§ **What you need to do**
Using the data below, print exactly the line with "[9:42.97-9:43.97]", the line with "Transcript, with fillers: what", and every line between them, but none of the pictures.

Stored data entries

--- START ---

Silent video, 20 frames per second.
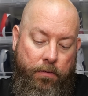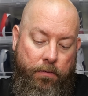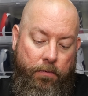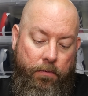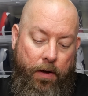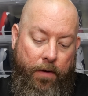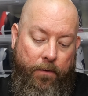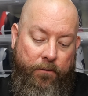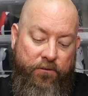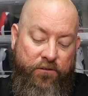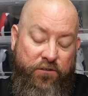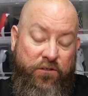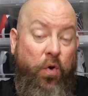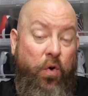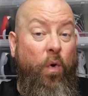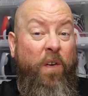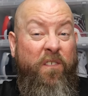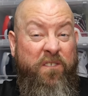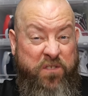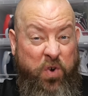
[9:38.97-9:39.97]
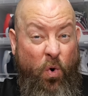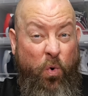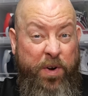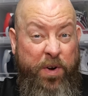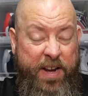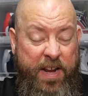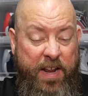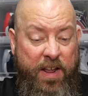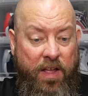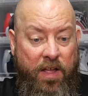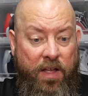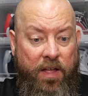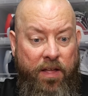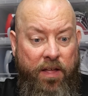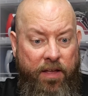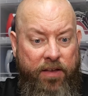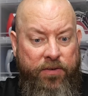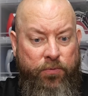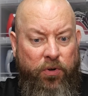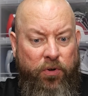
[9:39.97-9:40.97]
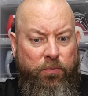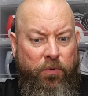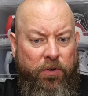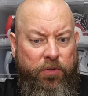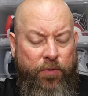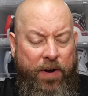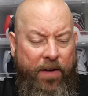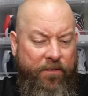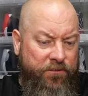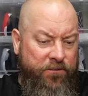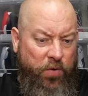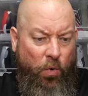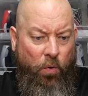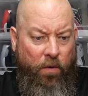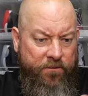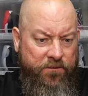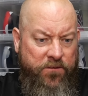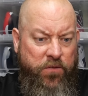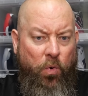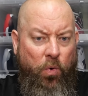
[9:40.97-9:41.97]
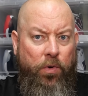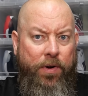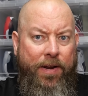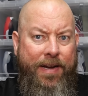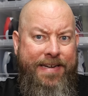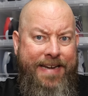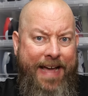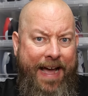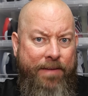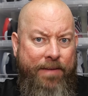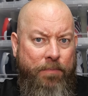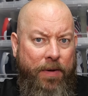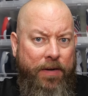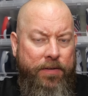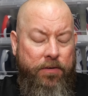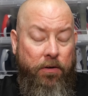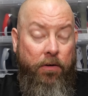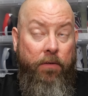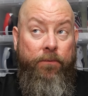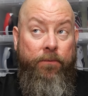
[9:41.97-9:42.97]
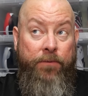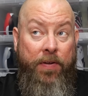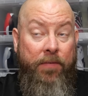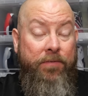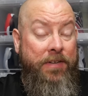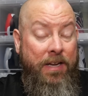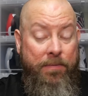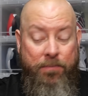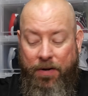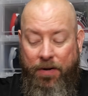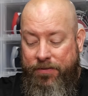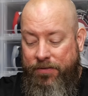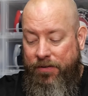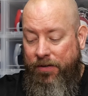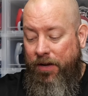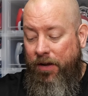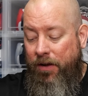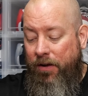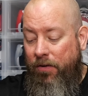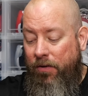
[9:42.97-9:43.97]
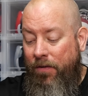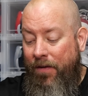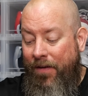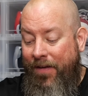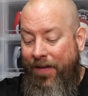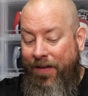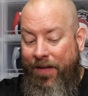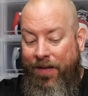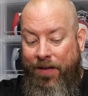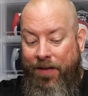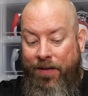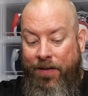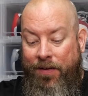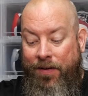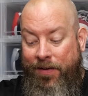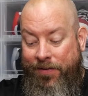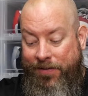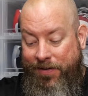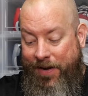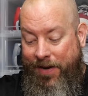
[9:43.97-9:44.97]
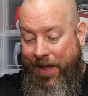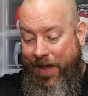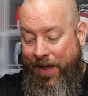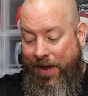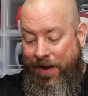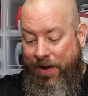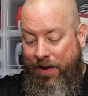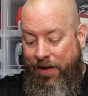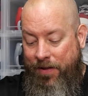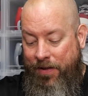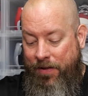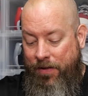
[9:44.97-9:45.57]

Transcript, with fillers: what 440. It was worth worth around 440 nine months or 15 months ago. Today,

--- END ---
--- START ---

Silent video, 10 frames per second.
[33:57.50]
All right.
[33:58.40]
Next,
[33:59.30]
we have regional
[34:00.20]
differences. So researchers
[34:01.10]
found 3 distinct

--- END ---

§ **Answer to this problem**
[9:42.97-9:43.97]
[9:43.97-9:44.97]
[9:44.97-9:45.57]

Transcript, with fillers: what 440. It was worth worth around 440 nine months or 15 months ago. Today,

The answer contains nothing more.